“Amarse es maravilloso. La amistad lo es. El que tres muchachos en la Nochevieja no caigan en la barata-falsa alegría que parece la etiqueta obligada de esa noche y se dediquen al maravilloso deporte de hablar como verdaderos hombres, también eso me parece un milagro.
Y es que tal vez los hombres vivimos demasiado en nuestra superficie. Y en la Nochevieja elevamos a dogma esa superficialidad, reímos, bebemos, nos alegramos porque así está mandado, pero nunca somos más falsos que en esas alegrías.
Y, sin embargo, debajo de esa piel de superficialidad todos los hombres tenemos un alma. Un alma ardiente de necesidad de amistad. Y la tenemos a la pobrecita olvidada dentro de nosotros, anestesiada, dormida. Nos da vergüenza sacar a la calle su necesidad de amor. Y parecemos frívolos por un tonto pudor de decir lo que dentro tanto necesitamos.

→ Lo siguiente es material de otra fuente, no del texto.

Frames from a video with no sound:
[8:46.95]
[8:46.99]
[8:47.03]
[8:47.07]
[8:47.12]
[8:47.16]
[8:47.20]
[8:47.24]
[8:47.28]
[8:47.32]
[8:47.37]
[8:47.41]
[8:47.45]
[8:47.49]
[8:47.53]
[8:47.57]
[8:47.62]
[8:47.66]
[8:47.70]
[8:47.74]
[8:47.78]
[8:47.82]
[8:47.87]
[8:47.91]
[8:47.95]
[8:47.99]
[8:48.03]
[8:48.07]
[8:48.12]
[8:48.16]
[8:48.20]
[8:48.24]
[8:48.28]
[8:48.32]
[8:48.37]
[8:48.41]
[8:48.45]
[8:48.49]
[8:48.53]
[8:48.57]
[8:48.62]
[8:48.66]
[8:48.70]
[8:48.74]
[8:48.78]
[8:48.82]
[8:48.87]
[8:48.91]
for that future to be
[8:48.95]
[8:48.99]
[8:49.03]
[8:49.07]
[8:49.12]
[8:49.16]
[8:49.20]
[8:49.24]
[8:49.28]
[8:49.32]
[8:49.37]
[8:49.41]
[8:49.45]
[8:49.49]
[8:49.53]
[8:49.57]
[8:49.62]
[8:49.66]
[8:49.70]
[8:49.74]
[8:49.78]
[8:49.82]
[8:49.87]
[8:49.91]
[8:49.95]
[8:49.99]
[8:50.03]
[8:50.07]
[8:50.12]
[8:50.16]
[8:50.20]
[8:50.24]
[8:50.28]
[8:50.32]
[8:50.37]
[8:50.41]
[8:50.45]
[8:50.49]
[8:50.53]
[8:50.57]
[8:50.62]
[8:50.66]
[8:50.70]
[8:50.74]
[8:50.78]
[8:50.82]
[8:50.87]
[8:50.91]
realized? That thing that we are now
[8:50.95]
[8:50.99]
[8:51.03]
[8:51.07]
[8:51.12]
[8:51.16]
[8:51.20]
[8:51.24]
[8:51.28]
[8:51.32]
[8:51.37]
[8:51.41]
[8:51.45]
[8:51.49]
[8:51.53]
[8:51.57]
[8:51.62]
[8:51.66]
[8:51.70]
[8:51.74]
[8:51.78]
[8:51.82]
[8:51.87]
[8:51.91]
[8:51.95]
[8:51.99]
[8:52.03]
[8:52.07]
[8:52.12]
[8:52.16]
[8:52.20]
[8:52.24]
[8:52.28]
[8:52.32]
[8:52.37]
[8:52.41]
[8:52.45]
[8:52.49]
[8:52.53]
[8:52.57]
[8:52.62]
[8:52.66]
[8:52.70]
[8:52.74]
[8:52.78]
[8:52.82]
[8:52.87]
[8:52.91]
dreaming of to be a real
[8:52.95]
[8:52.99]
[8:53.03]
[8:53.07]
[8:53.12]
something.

Por eso me alegra tanto el que unos jóvenes charlasen esa noche. No para decir bobadas, no para contarse chistes, no para matar esa noche como un símbolo de la vida que se nos escapa. Sino que hablasen con las almas desnudas. Forzosamente allí tenía que estar Dios. Porque Él está siempre donde unos hombres y unas mujeres lo son verdaderamente. No donde las marionetas que nos fingimos sustituyen a nuestras verdaderas almas. Fue un milagro, sí. Uno de esos milagros que habría en nuestras vidas si tuviéramos los ojos abiertos.
Un amigo me escribe contándome su extraña, maravillosa Nochevieja. En ella no ocurrió nada llamativo, pero todo fue espléndido. Mi amigo está viviendo una etapa de deslumbramiento. De repente parece haberse arrancado la careta de la amargura que cubría su alma y está encontrándole nuevos horizontes a la vida. Tal vez por eso, porque está a la caza de una vida mejor, le ocurrió lo que le ocurrió esa noche. No sabía dónde tomar las uvas y, un poco por casualidad, se fue a un “pub”. Allí encontró a una pareja de novios desconocida. Amigos de amigos de amigos. Y comenzaron a hablar. No de frivolidades, sino de sus almas, de sus luchas y esperanzas, de sus tristezas y de sus alegrías. Terminaron hablando de Dios. Y la charla se enrolló. Y duró toda la noche. Mientras media España se emborrachaba, ellos hablaron. Hablaron serenamente, de todo, entrando en ese milagro verdadero que es el reposo de la amistad. Y fue una noche relajante, multiplicadora. Entraron cada uno de los tres con un alma y salieron con tres. Porque la verdadera amistad multiplica.
Ahora mi amigo está gozosamente asombrado. Me dice que sospecha que Dios tuvo algo que ver con ese encuentro. Él había ido casualmente a aquel “pub”. Y casualmente habían ido sus nuevos amigos. “¿No cree usted –me pregunta- que aquello fue algo más que simple casualidad? Tampoco quiero sacarle un significado sobrenatural a algo que no lo tiene. Simplemente, que fue demasiado bueno para ser casual.” Y apostilla mi amigo: “Y es que a Dios se le encuentra hasta en un “pub”, si uno se fía de Él.” A mí tampoco me gusta buscarle explicaciones milagrosas a las cosas de la vida. Tal vez porque todo lo que nos ocurre me parece milagroso.
José Luis Martín Descalzo, “Razones para vivir”.